A global ocean state estimation using tidally induced vertical-mixing schemes

We updated the Estimated STate of the global Ocean for Climate research (ESTOC), a long-term ocean state estimation dataset that includes physical and biogeochemical fields. The physical field is optimized through a data synthesis experiment using a quasi-global four-dimensional variational data assimilation system, and under the optimized physical field, the biogeochemical field is optimized by using a Green’s function. To improve the reliability of the dynamics reproduced in the model, we implemented tidally induced turbulent mixing schemes and geothermal heat flux. This paper provides an overview of the assimilation system with an emphasis on updated elements and including details of the mixing schemes and presents preliminary results focusing on the warming in the abyssal ocean (below 3000 m) using this updated ESTOC published as Version 04a.

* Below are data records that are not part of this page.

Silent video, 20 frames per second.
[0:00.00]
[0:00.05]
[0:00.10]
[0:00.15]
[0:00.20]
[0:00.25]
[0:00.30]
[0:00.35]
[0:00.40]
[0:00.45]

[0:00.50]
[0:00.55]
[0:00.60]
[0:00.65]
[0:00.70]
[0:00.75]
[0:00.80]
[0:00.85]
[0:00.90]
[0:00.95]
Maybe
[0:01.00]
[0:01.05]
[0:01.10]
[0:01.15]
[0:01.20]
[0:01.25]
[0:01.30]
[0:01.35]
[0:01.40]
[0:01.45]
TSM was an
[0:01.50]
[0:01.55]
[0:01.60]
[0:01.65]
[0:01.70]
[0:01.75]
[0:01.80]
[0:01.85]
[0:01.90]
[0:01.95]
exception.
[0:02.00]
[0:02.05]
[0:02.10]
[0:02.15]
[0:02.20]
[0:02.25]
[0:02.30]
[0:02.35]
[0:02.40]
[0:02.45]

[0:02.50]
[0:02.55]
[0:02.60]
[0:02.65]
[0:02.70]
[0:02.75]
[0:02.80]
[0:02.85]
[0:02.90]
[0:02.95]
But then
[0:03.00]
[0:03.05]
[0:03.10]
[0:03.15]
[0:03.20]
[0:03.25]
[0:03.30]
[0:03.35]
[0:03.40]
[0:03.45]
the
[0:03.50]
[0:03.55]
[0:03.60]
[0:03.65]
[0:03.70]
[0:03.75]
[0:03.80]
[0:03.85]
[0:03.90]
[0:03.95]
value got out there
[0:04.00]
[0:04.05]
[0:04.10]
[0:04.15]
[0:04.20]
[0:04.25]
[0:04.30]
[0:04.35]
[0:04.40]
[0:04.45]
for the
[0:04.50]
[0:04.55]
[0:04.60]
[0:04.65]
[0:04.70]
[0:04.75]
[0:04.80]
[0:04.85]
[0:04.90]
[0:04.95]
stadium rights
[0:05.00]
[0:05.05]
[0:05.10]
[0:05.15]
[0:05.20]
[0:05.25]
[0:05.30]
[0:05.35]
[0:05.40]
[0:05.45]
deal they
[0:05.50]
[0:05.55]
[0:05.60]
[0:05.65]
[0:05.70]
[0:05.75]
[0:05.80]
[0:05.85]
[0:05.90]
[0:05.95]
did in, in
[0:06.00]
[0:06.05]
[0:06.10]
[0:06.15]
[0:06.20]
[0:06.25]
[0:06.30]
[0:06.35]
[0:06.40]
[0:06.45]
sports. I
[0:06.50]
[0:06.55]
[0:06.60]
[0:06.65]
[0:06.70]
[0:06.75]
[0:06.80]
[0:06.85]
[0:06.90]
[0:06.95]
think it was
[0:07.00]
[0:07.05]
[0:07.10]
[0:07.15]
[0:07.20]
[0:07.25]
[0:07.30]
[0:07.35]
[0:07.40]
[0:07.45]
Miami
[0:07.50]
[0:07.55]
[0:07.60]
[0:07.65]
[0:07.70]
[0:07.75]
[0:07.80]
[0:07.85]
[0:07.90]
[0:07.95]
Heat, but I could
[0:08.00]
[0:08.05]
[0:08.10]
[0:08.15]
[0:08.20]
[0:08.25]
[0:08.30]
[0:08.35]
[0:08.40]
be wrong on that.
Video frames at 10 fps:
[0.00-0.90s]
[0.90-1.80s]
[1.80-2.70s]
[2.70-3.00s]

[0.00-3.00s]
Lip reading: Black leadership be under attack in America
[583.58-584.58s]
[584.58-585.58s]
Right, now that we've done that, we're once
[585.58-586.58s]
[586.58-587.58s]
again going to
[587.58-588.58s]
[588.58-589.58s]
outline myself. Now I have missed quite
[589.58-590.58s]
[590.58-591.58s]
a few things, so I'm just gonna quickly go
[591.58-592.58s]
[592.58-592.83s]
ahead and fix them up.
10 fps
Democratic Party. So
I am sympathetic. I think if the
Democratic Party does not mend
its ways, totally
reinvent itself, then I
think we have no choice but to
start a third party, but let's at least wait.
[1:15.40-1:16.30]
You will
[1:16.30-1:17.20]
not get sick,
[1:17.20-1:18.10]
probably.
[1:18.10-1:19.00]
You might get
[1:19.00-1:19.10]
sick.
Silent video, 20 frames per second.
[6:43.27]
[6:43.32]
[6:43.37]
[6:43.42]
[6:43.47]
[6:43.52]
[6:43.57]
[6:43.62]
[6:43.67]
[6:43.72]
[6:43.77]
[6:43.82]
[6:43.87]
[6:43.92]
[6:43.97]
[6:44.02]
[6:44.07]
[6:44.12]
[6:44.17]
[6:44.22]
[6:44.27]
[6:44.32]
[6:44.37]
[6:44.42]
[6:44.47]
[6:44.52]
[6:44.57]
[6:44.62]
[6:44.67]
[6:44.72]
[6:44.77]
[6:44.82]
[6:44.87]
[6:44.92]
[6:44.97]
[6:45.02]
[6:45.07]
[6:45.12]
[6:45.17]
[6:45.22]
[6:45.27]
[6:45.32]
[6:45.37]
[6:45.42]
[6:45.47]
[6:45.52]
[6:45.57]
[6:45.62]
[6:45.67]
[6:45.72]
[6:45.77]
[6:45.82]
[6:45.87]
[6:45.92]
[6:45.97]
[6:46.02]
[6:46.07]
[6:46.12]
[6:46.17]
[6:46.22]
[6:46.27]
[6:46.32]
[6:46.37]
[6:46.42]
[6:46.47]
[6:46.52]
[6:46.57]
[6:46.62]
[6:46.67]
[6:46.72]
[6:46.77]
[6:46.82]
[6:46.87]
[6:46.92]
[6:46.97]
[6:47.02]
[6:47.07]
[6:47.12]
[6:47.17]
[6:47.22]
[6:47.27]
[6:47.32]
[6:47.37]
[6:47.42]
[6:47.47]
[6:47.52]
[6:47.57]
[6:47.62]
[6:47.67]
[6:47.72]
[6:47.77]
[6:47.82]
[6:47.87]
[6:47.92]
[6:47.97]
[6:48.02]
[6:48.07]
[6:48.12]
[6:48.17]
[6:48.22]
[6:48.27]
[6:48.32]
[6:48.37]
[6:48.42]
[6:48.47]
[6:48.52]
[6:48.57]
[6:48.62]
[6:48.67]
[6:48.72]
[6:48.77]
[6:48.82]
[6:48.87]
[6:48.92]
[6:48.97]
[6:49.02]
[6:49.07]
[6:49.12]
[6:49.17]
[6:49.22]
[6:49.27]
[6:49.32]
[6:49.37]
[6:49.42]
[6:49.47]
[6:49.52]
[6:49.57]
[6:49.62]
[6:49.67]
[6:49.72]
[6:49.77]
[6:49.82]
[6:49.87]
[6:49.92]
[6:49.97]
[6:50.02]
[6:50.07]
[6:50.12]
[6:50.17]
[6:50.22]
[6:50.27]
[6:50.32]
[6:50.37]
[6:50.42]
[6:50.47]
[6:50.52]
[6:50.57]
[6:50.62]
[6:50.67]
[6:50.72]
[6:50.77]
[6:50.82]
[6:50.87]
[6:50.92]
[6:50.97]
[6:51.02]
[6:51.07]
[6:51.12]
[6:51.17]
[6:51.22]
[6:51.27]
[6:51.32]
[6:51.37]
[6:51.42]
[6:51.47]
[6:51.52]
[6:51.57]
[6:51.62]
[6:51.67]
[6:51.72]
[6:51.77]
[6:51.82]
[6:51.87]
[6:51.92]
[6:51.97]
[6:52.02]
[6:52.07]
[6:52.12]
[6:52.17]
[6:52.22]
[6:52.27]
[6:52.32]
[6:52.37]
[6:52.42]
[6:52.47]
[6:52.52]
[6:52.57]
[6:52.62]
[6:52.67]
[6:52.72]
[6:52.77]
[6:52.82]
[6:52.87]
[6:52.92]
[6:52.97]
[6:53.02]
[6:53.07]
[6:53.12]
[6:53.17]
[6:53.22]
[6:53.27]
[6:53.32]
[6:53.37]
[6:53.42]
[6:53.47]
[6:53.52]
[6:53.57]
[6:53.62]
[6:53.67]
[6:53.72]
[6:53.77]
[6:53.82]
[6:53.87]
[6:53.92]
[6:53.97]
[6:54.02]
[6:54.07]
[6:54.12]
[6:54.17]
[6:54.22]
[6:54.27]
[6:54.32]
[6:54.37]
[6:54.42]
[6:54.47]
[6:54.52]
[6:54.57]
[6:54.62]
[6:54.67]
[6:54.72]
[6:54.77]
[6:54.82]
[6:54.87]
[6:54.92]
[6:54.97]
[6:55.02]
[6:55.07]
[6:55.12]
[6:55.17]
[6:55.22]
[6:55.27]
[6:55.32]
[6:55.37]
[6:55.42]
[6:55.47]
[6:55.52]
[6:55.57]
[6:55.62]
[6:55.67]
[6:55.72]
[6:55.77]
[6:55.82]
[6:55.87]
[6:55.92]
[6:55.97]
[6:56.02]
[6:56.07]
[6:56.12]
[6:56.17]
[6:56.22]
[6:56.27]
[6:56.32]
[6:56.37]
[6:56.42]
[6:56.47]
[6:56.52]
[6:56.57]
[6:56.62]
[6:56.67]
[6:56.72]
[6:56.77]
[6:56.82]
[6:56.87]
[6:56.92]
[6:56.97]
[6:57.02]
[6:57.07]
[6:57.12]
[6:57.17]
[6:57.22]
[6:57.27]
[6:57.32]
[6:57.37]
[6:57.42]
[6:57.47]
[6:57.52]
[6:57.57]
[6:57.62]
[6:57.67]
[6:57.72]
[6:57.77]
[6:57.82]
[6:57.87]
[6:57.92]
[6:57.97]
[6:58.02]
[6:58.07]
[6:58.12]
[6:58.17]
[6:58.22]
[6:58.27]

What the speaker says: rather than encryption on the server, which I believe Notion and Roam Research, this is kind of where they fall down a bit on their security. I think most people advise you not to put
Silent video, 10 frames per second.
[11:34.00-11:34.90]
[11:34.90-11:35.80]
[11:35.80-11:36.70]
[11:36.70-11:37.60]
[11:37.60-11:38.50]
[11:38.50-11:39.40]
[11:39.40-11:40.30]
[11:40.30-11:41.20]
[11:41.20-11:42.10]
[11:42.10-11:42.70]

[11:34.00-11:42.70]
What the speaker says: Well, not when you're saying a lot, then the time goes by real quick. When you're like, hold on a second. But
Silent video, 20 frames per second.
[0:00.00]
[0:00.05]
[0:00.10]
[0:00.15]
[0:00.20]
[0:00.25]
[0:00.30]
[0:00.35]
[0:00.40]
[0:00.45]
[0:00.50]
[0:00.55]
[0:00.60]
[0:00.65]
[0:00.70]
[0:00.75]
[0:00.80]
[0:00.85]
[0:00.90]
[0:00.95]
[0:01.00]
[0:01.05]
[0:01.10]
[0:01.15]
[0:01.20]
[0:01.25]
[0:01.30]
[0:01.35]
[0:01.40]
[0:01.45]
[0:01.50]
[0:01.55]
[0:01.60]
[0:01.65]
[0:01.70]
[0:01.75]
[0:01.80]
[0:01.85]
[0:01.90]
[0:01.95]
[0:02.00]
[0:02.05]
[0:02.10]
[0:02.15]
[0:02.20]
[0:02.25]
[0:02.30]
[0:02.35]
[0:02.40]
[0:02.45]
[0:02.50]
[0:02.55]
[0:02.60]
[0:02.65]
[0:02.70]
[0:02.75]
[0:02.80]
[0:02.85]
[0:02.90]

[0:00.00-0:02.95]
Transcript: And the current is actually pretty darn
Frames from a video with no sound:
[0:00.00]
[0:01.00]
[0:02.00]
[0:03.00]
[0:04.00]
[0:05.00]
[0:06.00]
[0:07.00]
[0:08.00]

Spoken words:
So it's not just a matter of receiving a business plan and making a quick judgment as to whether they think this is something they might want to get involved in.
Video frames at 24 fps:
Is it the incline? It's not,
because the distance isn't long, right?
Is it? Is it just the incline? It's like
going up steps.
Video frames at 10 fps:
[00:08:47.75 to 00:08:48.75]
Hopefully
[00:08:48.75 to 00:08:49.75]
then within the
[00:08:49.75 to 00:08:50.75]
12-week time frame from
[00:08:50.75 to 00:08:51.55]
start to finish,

The reproduction of both the climatological state and temporal change in abyssal-water properties is, on the whole, improved in this updated ESTOC in comparison with a previous version. This improved reproduction of the abyssal ocean state with the refined physical processes that play major roles in determining abyssal-water properties makes our new synthesized dataset valuable, at least for understanding the abyssal ocean. In this updated ESTOC, the abyssal-water warming results from a near-steady imbalance between the heating effect due to vertical diffusion and geothermal flux, and the cooling effect by advection and horizontal diffusion in the North Pacific, suggesting that the warming occurs over a long timescale. We also show that the downward heat flux related to bottom-intensified vertical mixing near the generation site of the internal tide plays an important role in determining the improved distribution of abyssal-water warming in the Pacific Ocean. These results suggest the importance of using knowledge of vertical mixing as a priori information in ocean state estimation.